Election protesters defy Belarus strongman

Hundreds of demonstrators shivered and cheered through the freezing pre-dawn today in the capital of Belarus, trying to keep up momentum in a drive to overturn a landslide election that gave a new term to authoritarian leader Alexander Lukashenko.

Election protesters defy Belarus strongman

Hundreds of demonstrators shivered and cheered through the freezing pre-dawn today in the capital of Belarus, trying to keep up momentum in a drive to overturn a landslide election that gave a new term to authoritarian leader Alexander Lukashenko.

Meanwhile, Europe’s main election-monitoring organisation and Western governments denounced the election of strongman Lukashenko, in terms ranging from 'seriously flawed' to 'blatantly fraudulent'.

Lukashenko, who over the past 12 years has turned Belarus into a state denounced by the West as Europe’s last dictatorship, said yesterday that his foes had failed to topple him in a foreign-backed “revolution”.

The protests began on Sunday evening as the polls closed, attracting 10,000 people in a demonstration in Minsk that was extraordinary both for its size and for the non-interference of police, who usually act quickly and harshly to break up unauthorised gatherings.

After several elated hours, the demonstrators went home and leaders called on them to come to Oktyrabrskaya Square again last night. They did, but only at about half-strength. The number fell to a few hundred by midnight.

The number was minuscule compared with the crowds of 100,000 or more that jammed the centre of the Ukrainian capital for weeks in December 2004 and that forced a rerun of a flawed presidential election.

The Belarusian opposition was trying to mimic the techniques that worked in their southern neighbour.

Protesters set up a dozen tents and locked arms in a human chain guarding the tiny encampment.

Others tried to bring in the blankets, food and hot beverages that help them endure a round-the-clock vigil in below-freezing temperatures, but were often detained by police.

Olena Savina, a 21-year-old journalism student was bringing bread, sausages and rugs to sleep on to the square when police took her away for about an hour and warned her she would have problems at school.

“I believe that the repression will not stop us.
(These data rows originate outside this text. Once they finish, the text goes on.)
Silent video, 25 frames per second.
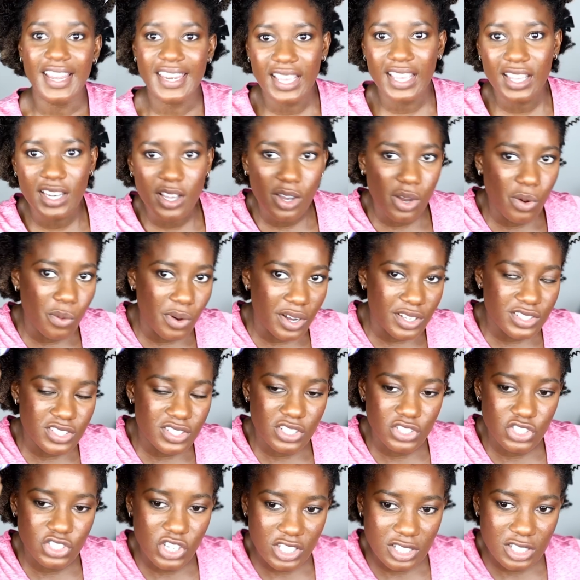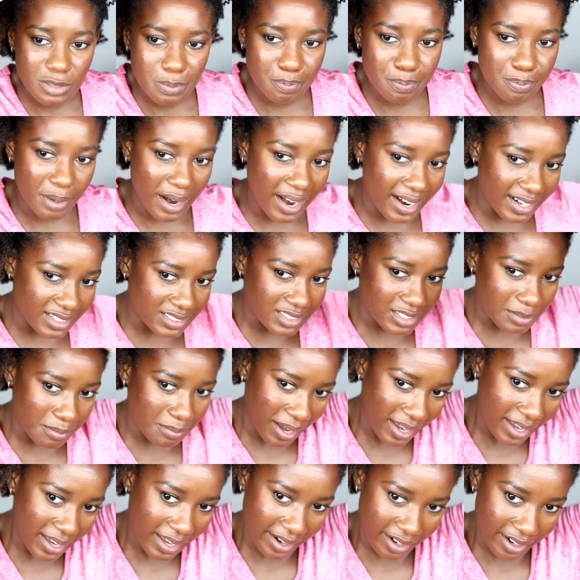did was to just part
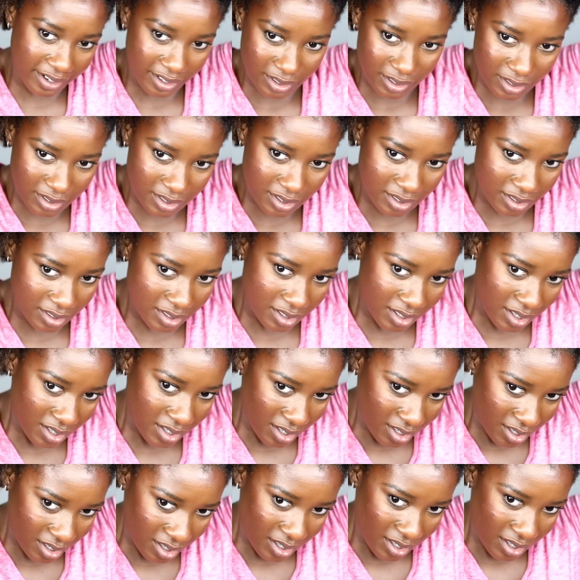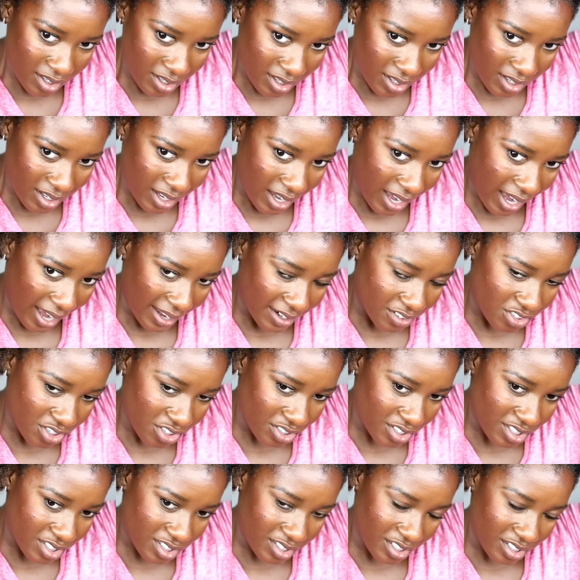my hair and
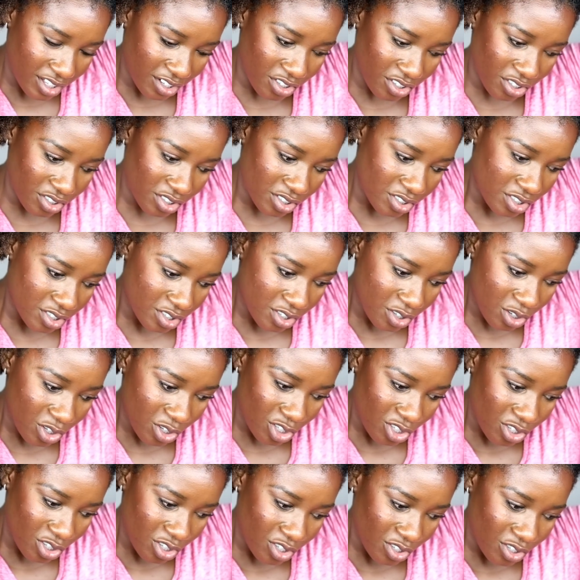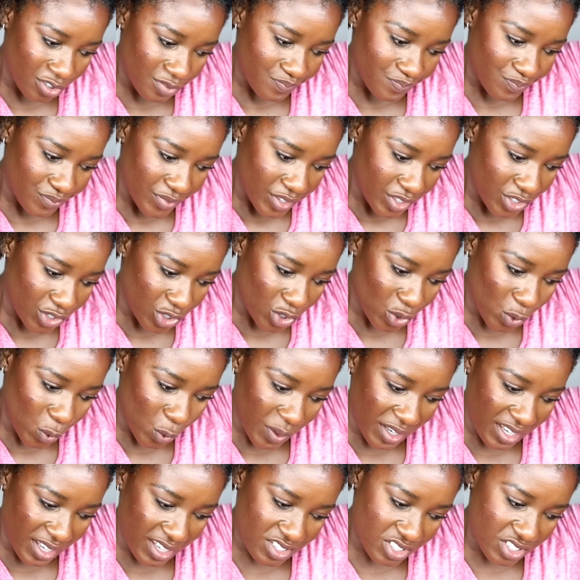just, you know,
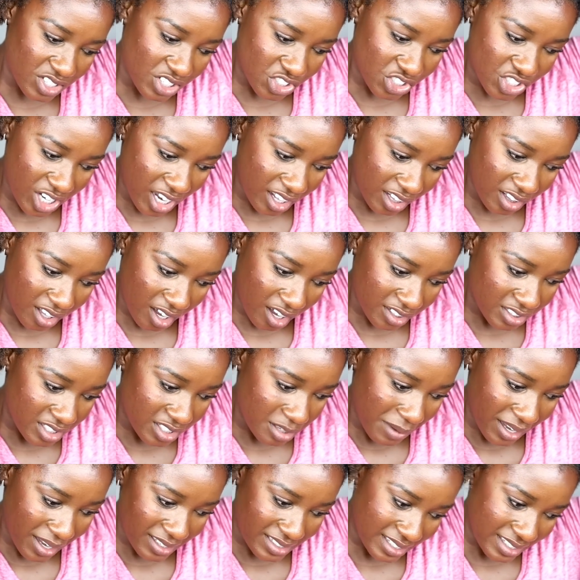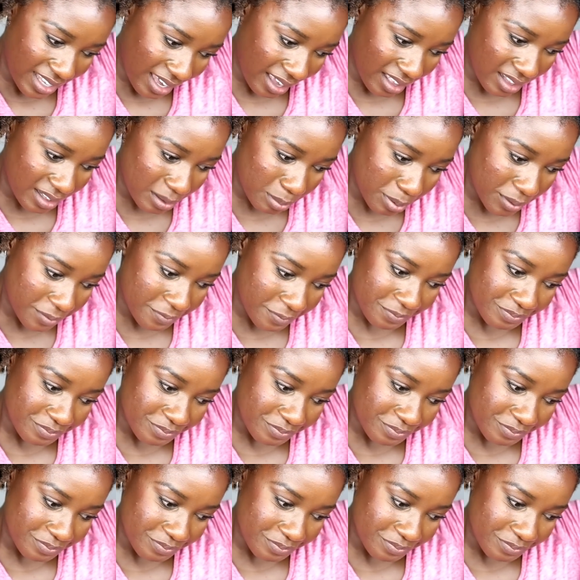squeeze the gel onto my scalp,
I believe that there will be more and more of us,” she said when she returned, minus her suplies.

This is what happened in Ukraine and in the 2003 “Rose Revolution” in Georgia, as more and more came to protests when they saw police were not interfering.

The opposite phenomenon in Belarus may reflect fears that authorities are simply playing a high-tension waiting game before launching a truncheon-swinging dispersal.

The protesters broke into periodic cheers throughout the night, but the cold was clearly enervating them, despite stirring words from their leaders.

“The people want to stay until victory, and I’m with them,” said Alexander Milinkevich, the main opposition candidate, who has branded Lukashenko an “illegal, illegitimate president” and called for a new vote.

International observers said the vote fell short of democratic standards. Europe’s main human rights organisation said it was a “farce” and the US called for a new election.

However, the leverage of the international community seemed limited and the diminished size of the crowd suggested the opposition was losing momentum.

Milinkevich visited the makeshift tent camp, taking sips of tea from a cup he was offered and saying: “We’re together.” He later said his two sons had been detained by police for about an hour on their way to pick up food for the protest.

As the rally was about to begin, busloads of riot police streamed into Karl Marx Street near the square. Security forces in helmets and camouflage uniforms disembarked from the buses, jogged into neighbourhood courtyards and prevented people from walking toward the square.

On the square, a 45-year-old woman who gave her name only as Irina, said she was scared about the prospect of bloody police action, but “if Lukashenko stays in power, it will be even worse”.

Milinkevich’s appeal for a repeat vote was backed by the US. White House press secretary Scott McClellan said the election was flawed by a “climate of fear” and hinted that penalties such as travel restrictions “are things we will look at”.

“We support the call for a new election,” McClellan said. “The US will continue to stand with the people of Belarus.”

By contrast, Russian president Vladimir Putin congratulated Lukashenko in a telegram and said the results would help strengthen the alliance of the two ex-Soviet nations.

The chief electoral official said Monday that Lukashenko, who has ruled with an iron fist since 1994, won a “convincing victory” with 82.6% of the votes, a number Milinkevich called “monstrously inflated”.

Lukashenko scorned the opposition, saying voters had shown “who’s the boss” in Belarus. “The revolution that was talked about so much … has failed,” he told a nationally televised news conference.

He said Sunday’s protest leaders were in the pay of Western ambassadors and claimed there was no crackdown because the opposition was weak.